Future data jobs

Written on January 30, 2019

This is a list of data-related jobs I think are likely to develop in the next 5 to 10 years.

Feature scientist

Feature engineering is the art of coming up with useful metrics for a given domain. For example, a movie recommender may improve its performance by including movie budget or measuring sentiment from captions. Having more discriminative metrics improves machine learning models. Today, features come from applied scientists who aren’t necessarily domain experts, but are experts at training, testing, and deploying models. Feature scientists will be domain experts, halfway between today’s product managers and backend applied scientists.

One may argue that neural nets make feature engineering obsolete. And although they are currently expensive to train, they will become cheaper. Both may be true, but I think 10 high-signal independent features will still achieve better performance than 100 low-signal quasi-colinear ones.

Causal scientist

Correlation is not causation. Yet when executives notice big changes month over month, they are often satisfied with a break-down by platform, geo, etc. These breakdowns are descriptive and correlational, but not causational. For example, 15pp of a 20% month-over-month growth come from mobile in South Korea. Marketing brings up a re-activation email campaign they just ran, a South-Korean employee mentions a big national holiday, and Infrastructure points to the new South-East Asia CDN. How much does each account for the 15pp? Are there synergies?

Today, data scientists and analysts prove causation via simple AB experiments. In the future, causal scientists will design and analyze more complex experiments, eg with factorial designs and surface response. They’ll be domain experts too, and will come up with user experiences to reduce between-group variance, like Netflix’s interleaving. Domain knowledge will also help them hunt for quasi-experiments and apply diff-in-diff and Causal Impact.

Applied scientist in recommendation/forecasting/anomaly detection

Anomaly detection, recommenders, and forecasting are machine learning problems found in all business domains. These problems exist today, and have specialists working on them in tech companies. Their awareness will spread to other industries, and so these 3 jobs will become more commonplace.

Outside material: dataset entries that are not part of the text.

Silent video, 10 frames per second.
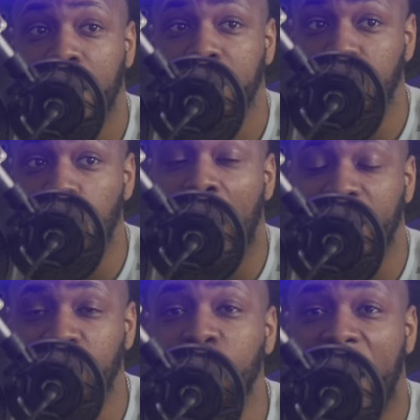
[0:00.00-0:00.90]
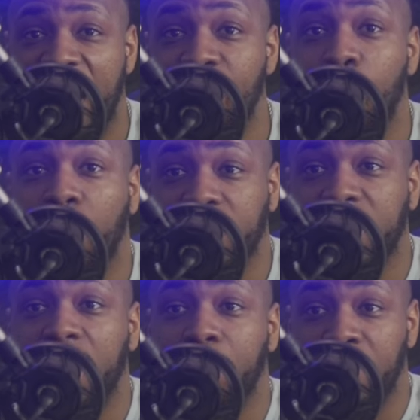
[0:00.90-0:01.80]
So I do have Morgan
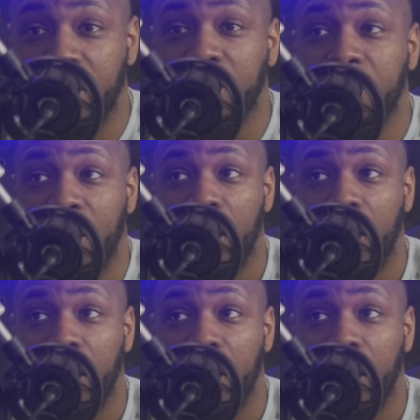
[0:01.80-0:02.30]
State being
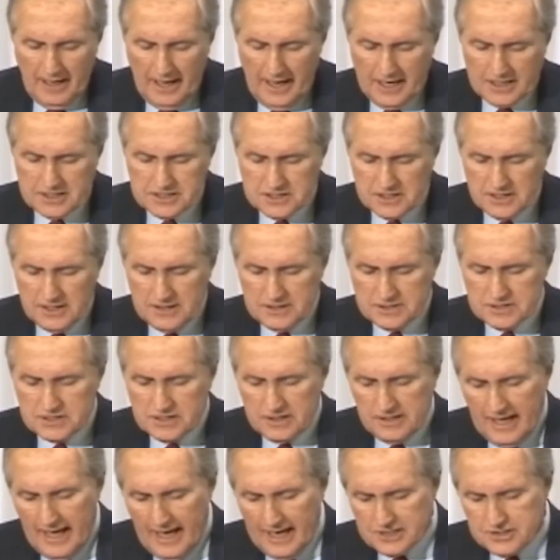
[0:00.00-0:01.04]
accidents,
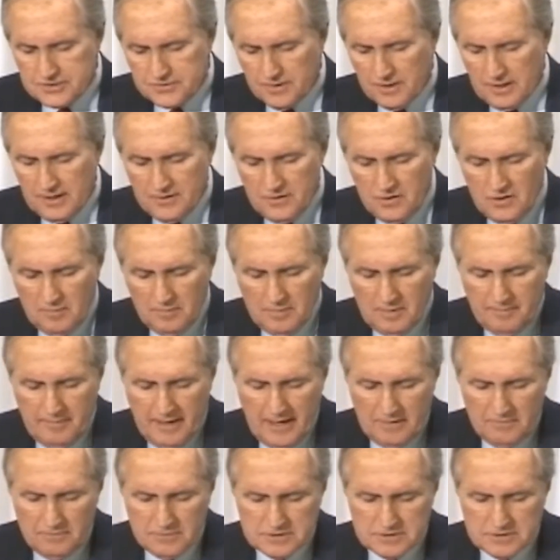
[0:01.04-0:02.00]
natural and human-made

These specialized applied scientists will develop models using standard techniques and infrastructures. Their models will be served by product/data engineers, or maybe automatically by established infrastructures or services. Think recommender-as-a-service, where your data scientist tweaks the model part of the pipeline.

Pipeline engineering director

Data pipelines exist today. They are becoming more and more complex and interdependent. For example, ingesting client event streams into a data lake is a pipeline. So is ETLing operational datastores into that same lake. Linkedin has a metrics pipeline called UMP, which irrigates various internal tools like their experimentation analysis and their reporting. Any machine learning model in production has its own pipeline, ranging from pulling data to training a model, testing it, serving it, or issuing high-frequency trading orders from it.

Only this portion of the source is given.